The white willow is an outstanding medication to heal arthritic as well as rheumatic pain that have an effect on the back as well as joints like keens and hips. When blended with other aromatic plant extracts and modifications in the dietary systems, while willow acts efficiently to alleviate irritations and enlargements. At the same time, it perks up mobility in sore and rasping joints in the body. Although these days aspirin-based medicines function better and more quickly than white willow, they are known to have bitter side affects.

In addition to the above mentioned uses of white willow, it may also relief headaches or any other kind of pain in the skull. White willow is also useful for women as the herb helps in lowering night sweating and hot flashes through menopause period.

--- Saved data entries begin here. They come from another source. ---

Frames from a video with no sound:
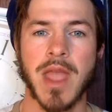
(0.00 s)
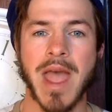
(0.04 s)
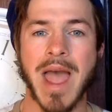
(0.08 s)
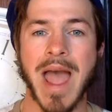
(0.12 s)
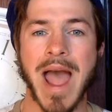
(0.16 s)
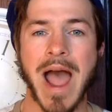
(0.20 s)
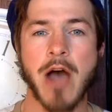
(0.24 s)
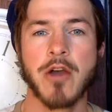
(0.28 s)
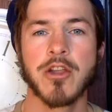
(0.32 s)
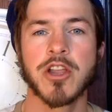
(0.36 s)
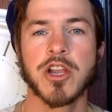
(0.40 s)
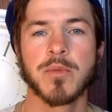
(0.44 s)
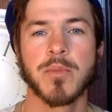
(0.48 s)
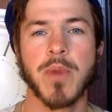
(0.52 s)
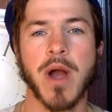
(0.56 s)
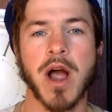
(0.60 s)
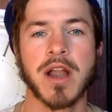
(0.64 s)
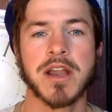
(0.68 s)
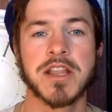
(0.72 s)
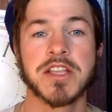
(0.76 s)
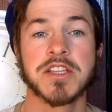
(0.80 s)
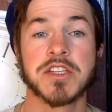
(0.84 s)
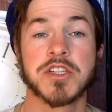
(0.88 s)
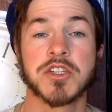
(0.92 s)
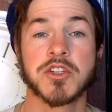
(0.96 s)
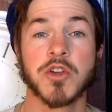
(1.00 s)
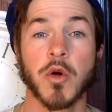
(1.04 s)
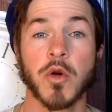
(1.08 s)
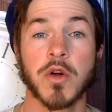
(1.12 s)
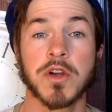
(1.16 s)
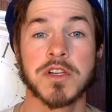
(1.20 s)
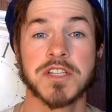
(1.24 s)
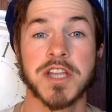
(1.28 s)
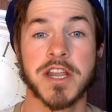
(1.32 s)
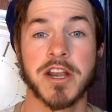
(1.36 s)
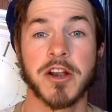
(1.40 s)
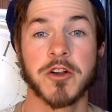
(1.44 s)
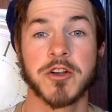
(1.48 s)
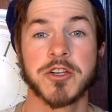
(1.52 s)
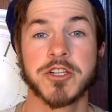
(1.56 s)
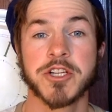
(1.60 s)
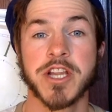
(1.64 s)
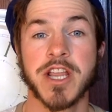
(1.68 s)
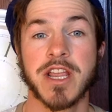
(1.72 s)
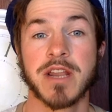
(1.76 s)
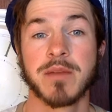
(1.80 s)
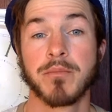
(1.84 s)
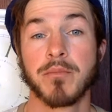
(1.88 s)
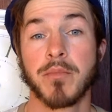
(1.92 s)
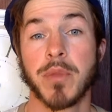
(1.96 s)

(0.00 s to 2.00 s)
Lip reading: how your body stores energy and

When it comes to aspirin and colon cancer, it is not as if there are no other options. Aspirin was originally sourced from the herbs meadowsweet and white willow bark. In these plants salicylic acid is buffered by other plant compounds and they tend to be easier on the stomach and intestinal lining. While these herbs are a more gentle option, there is still no call to be taking them without good reason and without supervision for the long term.

I also have a source document that claims that Salix Nigra ( Black willow) also has a aphrodisiac effect.